Second, our policies and procedures ensure that we are supporting our customers with best practices around mitigating violent crime, theft and other criminal behavior. Criminals that are identified are usually approached and offered customer service before they commit a crime. Experience tells us that this approach alone is highly effective at thwarting crime. We do not advocate or support detaining individuals, or apprehending individuals at any time. If needed, police are contacted to take over a situation.
Third, non-criminals are not being tracked or compared against social media databases as some media has reported. While we see innovative solutions coming for valuable applications of facial recognition where consumers will opt-in to an improved shopping experience that includes facial recognition, it is virtually non-existent today.
DJ: But privacy remains an issue with some people?
Trepp: To put privacy into context, we have lived for years under the watchful eye of video surveillance. There are hundreds of millions of dome cameras watching all of us and recording video onto DVRs. These systems were designed to deter crime, but do not make a distinction between criminals and non-criminals. They have also proven to be ineffective at deterring crime. Yet virtually no one is concerned about these cameras and what they are recording. Comparatively, the Chinese government seeks to identify every citizen and know their location at all times. Our technology is not designed to track individuals in this way, is not nearly capable of doing that, and is run by people who seek to secure their facilities.
FaceFirst conducted several surveys to gauge the attitudes of both businesses and consumers toward facial recognition.
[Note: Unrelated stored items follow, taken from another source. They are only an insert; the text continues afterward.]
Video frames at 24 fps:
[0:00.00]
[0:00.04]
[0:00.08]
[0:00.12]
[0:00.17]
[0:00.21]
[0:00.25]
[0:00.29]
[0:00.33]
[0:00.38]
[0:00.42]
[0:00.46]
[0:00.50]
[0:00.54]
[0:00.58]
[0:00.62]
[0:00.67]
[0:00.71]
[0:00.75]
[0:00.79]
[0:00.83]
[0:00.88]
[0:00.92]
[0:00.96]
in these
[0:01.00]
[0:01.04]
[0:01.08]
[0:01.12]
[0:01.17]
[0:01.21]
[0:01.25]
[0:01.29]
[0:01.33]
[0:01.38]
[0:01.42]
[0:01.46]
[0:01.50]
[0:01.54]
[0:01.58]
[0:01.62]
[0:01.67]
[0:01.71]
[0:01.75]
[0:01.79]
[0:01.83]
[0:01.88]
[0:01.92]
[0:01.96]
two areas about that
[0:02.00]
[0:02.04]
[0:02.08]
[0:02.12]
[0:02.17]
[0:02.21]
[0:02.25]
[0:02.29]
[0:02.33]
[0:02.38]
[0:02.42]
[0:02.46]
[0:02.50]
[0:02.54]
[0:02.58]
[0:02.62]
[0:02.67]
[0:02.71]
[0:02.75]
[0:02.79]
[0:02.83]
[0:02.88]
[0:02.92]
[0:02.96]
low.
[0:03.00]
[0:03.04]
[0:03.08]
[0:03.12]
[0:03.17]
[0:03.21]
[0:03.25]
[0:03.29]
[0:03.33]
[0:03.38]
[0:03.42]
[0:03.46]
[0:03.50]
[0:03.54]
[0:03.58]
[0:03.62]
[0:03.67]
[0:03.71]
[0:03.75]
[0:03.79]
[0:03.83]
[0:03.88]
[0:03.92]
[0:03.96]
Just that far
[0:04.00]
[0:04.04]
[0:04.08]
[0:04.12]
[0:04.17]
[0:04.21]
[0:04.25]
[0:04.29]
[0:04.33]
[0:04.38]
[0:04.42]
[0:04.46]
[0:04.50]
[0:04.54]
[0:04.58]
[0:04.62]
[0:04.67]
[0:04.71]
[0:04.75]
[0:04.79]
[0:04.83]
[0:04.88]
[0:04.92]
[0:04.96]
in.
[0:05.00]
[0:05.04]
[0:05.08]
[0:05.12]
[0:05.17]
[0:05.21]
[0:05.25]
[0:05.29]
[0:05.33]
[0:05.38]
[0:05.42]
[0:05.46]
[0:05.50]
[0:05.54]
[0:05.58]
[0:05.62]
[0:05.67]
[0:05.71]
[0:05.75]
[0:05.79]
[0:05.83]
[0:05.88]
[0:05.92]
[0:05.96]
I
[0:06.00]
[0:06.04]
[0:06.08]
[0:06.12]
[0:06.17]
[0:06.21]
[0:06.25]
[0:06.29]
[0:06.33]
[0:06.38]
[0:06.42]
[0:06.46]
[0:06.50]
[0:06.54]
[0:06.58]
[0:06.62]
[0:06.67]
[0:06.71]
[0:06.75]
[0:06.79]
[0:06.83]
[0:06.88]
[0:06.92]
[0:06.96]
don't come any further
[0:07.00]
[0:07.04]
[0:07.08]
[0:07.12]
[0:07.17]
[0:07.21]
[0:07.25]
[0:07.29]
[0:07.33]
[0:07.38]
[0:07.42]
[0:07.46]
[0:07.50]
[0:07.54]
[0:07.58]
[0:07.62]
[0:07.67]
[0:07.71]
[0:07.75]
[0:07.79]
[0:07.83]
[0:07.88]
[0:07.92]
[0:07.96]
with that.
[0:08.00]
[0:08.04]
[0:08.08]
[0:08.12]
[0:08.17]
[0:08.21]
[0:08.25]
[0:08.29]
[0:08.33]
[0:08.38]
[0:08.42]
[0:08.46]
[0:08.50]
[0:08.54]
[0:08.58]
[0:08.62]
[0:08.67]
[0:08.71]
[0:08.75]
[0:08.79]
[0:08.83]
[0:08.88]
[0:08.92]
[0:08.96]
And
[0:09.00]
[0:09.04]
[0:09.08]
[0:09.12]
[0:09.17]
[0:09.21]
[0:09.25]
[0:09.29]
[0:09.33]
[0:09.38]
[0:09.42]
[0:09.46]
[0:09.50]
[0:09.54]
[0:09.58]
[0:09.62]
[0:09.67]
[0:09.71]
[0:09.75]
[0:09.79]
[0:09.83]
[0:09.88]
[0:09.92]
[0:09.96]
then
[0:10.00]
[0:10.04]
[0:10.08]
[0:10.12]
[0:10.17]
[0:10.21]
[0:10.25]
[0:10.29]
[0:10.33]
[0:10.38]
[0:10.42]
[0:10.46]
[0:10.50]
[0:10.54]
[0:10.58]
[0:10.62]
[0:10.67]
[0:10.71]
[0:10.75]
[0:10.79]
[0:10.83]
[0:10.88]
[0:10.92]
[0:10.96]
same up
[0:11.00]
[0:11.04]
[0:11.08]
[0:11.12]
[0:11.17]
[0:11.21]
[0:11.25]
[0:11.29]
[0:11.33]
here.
A significant majority of consumers were in favor of implementing facial recognition to better guarantee their safety at retail outlets, sports venues, concert venues and airports, and would even feel less safe should surveillance be removed from these high-traffic settings.
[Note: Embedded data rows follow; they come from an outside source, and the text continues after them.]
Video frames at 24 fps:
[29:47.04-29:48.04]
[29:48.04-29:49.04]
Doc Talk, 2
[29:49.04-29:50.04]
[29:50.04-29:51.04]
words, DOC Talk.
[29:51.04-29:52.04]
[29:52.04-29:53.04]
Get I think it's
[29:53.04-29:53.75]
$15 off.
DJ: How does the FaceFirst technology work?
Trepp: The FaceFirst platform consists of surveillance, mobile ID and access control capabilities, along with a unique underlying database technology. Our algorithm is trained using an AI, neural network and deep learning software. We use a demographically diverse and large database for maximum accuracy across a variety of global locations. In surveillance situations, for example, our software seeks to match individuals who come into view of our cameras against a database of up to millions of faces in real time. If there is a match, an alert is sent to security personnel (or anyone inside our customer’s organization, usually into a security center and/or onto a mobile device again in real time. This is why FaceFirst is highly effective at stopping crime before it happens.
DJ: Where has FaceFirst been deployed?
Trepp: FaceFirst is a global company spanning law enforcement, retail, transportation and many other industries across North America, Latin America, Africa and the Middle East.
DJ: How do you ensure the technology is up-to-date?
Trepp: We deploy our software into both public and private clouds. Depending upon our customer needs, we will meet their security requirements. However, in all cases, we have designed the software to be easily upgraded and integrated with other platforms as needed.